▸ Data extracts
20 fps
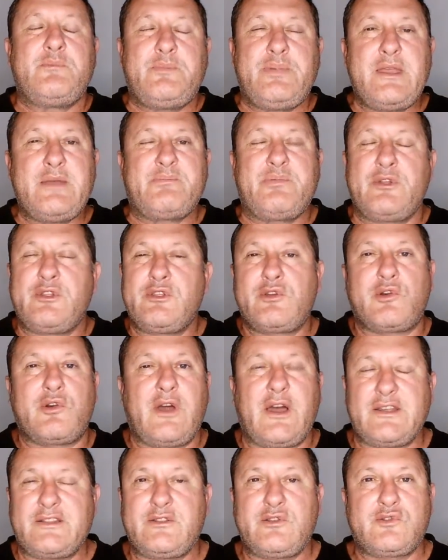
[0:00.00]
people the
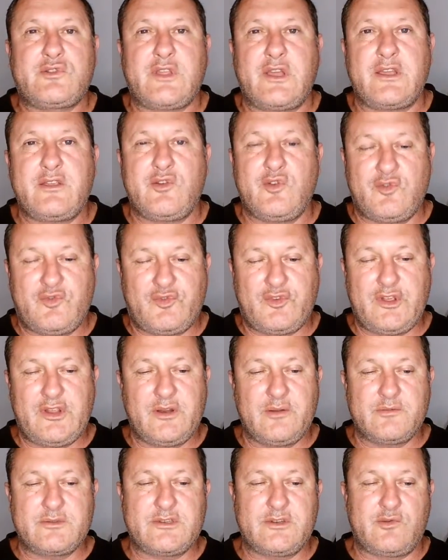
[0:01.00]
right to take your
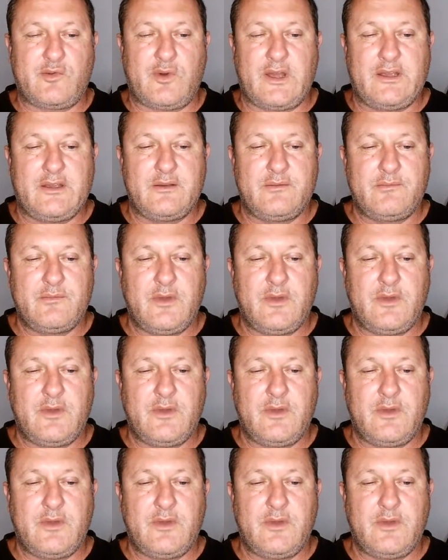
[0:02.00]
freedoms away.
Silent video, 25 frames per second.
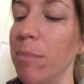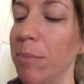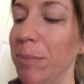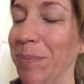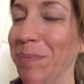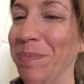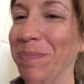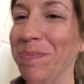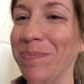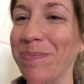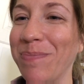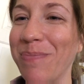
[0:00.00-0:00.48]

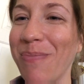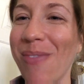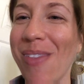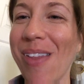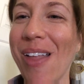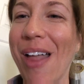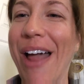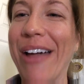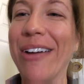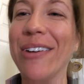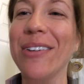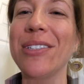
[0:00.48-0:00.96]
I
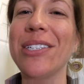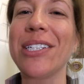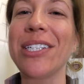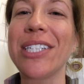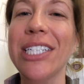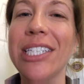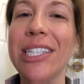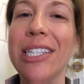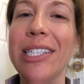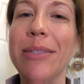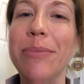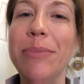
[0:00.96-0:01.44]
could not
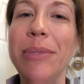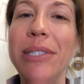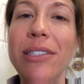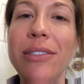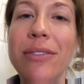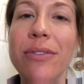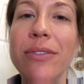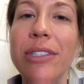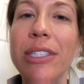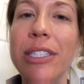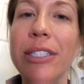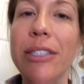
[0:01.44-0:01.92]
get that piece
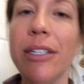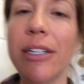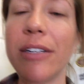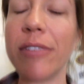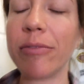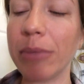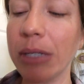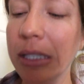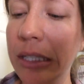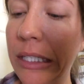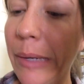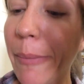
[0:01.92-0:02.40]
of kale
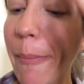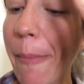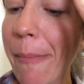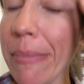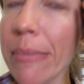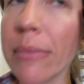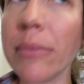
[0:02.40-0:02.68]
off my lip.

▸ Work required
In your copy of the records above, include no pictures and match every line exactly.

▸ Output of the task
20 fps
[0:00.00]
people the
[0:01.00]
right to take your
[0:02.00]
freedoms away.
Silent video, 25 frames per second.
[0:00.00-0:00.48]

[0:00.48-0:00.96]
I
[0:00.96-0:01.44]
could not
[0:01.44-0:01.92]
get that piece
[0:01.92-0:02.40]
of kale
[0:02.40-0:02.68]
off my lip.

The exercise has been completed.